Problem description
Take down each entry exactly as written.
Given records Start Marker
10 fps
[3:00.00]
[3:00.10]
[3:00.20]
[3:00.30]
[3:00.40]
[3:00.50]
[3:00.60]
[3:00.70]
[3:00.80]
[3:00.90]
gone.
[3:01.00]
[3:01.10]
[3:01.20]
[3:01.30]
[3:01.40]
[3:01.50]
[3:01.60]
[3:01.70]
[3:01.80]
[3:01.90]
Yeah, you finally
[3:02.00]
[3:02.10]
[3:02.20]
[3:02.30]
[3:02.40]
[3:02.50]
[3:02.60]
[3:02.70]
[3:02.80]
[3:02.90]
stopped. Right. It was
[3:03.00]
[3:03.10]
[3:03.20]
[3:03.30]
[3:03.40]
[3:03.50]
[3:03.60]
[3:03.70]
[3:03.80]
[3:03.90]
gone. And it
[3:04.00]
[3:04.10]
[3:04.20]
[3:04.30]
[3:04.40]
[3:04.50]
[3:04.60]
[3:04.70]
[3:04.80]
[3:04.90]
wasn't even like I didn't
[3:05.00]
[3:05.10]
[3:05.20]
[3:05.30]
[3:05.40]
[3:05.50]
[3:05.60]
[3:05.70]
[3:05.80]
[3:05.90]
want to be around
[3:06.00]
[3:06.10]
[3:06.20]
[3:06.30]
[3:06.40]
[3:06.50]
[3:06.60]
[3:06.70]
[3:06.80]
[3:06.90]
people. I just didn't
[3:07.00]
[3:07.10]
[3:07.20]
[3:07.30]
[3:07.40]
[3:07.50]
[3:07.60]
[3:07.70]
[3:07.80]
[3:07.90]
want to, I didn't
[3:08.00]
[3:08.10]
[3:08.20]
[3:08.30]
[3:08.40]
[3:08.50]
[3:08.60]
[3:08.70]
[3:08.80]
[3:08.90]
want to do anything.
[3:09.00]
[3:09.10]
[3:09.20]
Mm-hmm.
Given records End Marker
Solution
10 fps
[3:00.00]
[3:00.10]
[3:00.20]
[3:00.30]
[3:00.40]
[3:00.50]
[3:00.60]
[3:00.70]
[3:00.80]
[3:00.90]
gone.
[3:01.00]
[3:01.10]
[3:01.20]
[3:01.30]
[3:01.40]
[3:01.50]
[3:01.60]
[3:01.70]
[3:01.80]
[3:01.90]
Yeah, you finally
[3:02.00]
[3:02.10]
[3:02.20]
[3:02.30]
[3:02.40]
[3:02.50]
[3:02.60]
[3:02.70]
[3:02.80]
[3:02.90]
stopped. Right. It was
[3:03.00]
[3:03.10]
[3:03.20]
[3:03.30]
[3:03.40]
[3:03.50]
[3:03.60]
[3:03.70]
[3:03.80]
[3:03.90]
gone. And it
[3:04.00]
[3:04.10]
[3:04.20]
[3:04.30]
[3:04.40]
[3:04.50]
[3:04.60]
[3:04.70]
[3:04.80]
[3:04.90]
wasn't even like I didn't
[3:05.00]
[3:05.10]
[3:05.20]
[3:05.30]
[3:05.40]
[3:05.50]
[3:05.60]
[3:05.70]
[3:05.80]
[3:05.90]
want to be around
[3:06.00]
[3:06.10]
[3:06.20]
[3:06.30]
[3:06.40]
[3:06.50]
[3:06.60]
[3:06.70]
[3:06.80]
[3:06.90]
people. I just didn't
[3:07.00]
[3:07.10]
[3:07.20]
[3:07.30]
[3:07.40]
[3:07.50]
[3:07.60]
[3:07.70]
[3:07.80]
[3:07.90]
want to, I didn't
[3:08.00]
[3:08.10]
[3:08.20]
[3:08.30]
[3:08.40]
[3:08.50]
[3:08.60]
[3:08.70]
[3:08.80]
[3:08.90]
want to do anything.
[3:09.00]
[3:09.10]
[3:09.20]
Mm-hmm.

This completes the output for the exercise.